Un chantier technologique inédit pour moderniser l’administration
Le gouvernement libanais a officiellement annoncé le lancement d’un projet de “super app” gouvernementale, une application numérique unique destinée à centraliser tous les services publics ministériels. Cette initiative, pilotée par le ministère d’État à la Technologie et à l’Intelligence artificielle, marque une tentative inédite de modernisation de l’appareil administratif et de lutte contre l’inefficacité chronique de l’administration publique libanaise.
L’objectif affiché est de permettre à tous les citoyens d’accéder via un seul portail numérique à l’ensemble des prestations étatiques : fiscalité, immatriculation, démarches civiles, télécoms, énergie, santé, etc. Le projet est porté en collaboration avec l’Office du ministre d’État pour la Réforme administrative (OMSAR) et appuyé par des partenariats avec le secteur privé technologique.
Une architecture technologique ouverte et intégrée
La super app reposera sur un système modulaire, accessible depuis smartphone, tablette ou ordinateur. Chaque ministère devra adapter ses services aux standards de la plateforme. Parmi les premières administrations à opérer leur transition figurent :
- Le ministère des Finances, qui prévoit de remplacer le timbre fiscal papier par un timbre numérique
- Le ministère des Télécommunications, qui proposera l’accès aux factures et à la gestion des abonnements
- Le ministère de l’Intérieur, pour les demandes de documents civils
Ce projet nécessite également la création d’un “Data Pool” national, un entrepôt de données centralisé pour alimenter la super app en temps réel. Ce centre de données sera en partie hébergé dans les infrastructures du secteur privé, notamment le Kfour Data Center d’Infostructure et les installations d’OGERO, l’opérateur public des télécoms.
Conditions de mise en œuvre : identité numérique et paiements en ligne
Deux conditions techniques préalables ont été posées pour assurer le fonctionnement de la super app :
- La création d’une identité numérique unique pour chaque citoyen
- L’intégration d’une plateforme de paiement électronique multicanal
Les paiements seront possibles par virement bancaire, mobile money, cartes bancaires ou transferts directs compte à compte, afin de réduire les frais de transaction et lutter contre la corruption administrative. La plateforme devra être autosuffisante financièrement, par le biais de redevances internes ou de prestations à destination d’acteurs privés.

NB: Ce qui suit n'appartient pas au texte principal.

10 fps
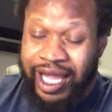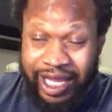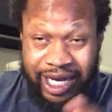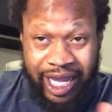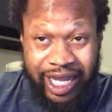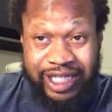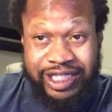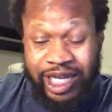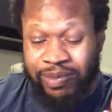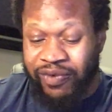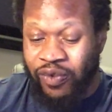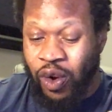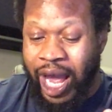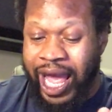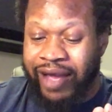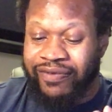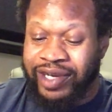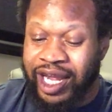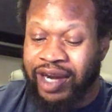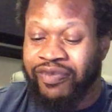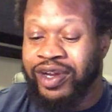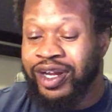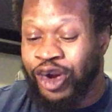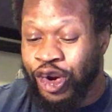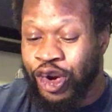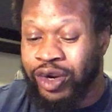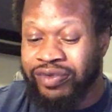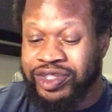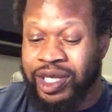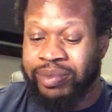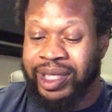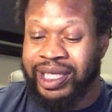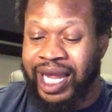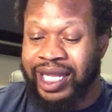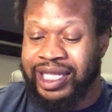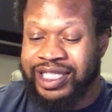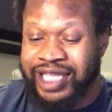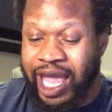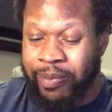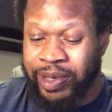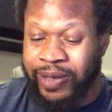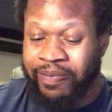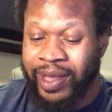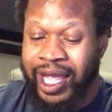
And like I said before, I have never heard of something like this happening.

Gouvernance, souveraineté numérique et enjeux sécuritaires
Le projet suscite de nombreuses attentes, mais aussi des interrogations. Qui assurera la gouvernance des données ? Comment seront protégées les informations personnelles ? Le ministère a annoncé que le secteur privé sera encadrépar des protocoles de transparence et de cybersécurité encore à définir. Une législation spécifique sur la protection des données est en cours d’élaboration pour encadrer les usages, les accès et les responsabilités.
Il est également prévu que la super app serve à terme de portail commun aux institutions publiques et parapubliques, et qu’elle puisse héberger certains services du secteur privé (banques, assurances, utilities) à condition d’une régulation claire.
Calendrier et impact attendu
Le gouvernement table sur une mise en service progressive à partir de 2026, avec une phase pilote dès 2025 dans quatre ministères. Le centre national de données pourrait, selon les prévisions, être pleinement opérationnel d’ici quatre ans.
L’impact potentiel est triple :
- Réduction de la corruption administrative
- Amélioration de l’accès aux services publics
- Gain d’efficacité budgétaire à travers la mutualisation des infrastructures
Si le projet aboutit, il ferait du Liban l’un des premiers pays arabes à lancer une super application gouvernementale complète, inspirée des modèles estoniens ou singapouriens.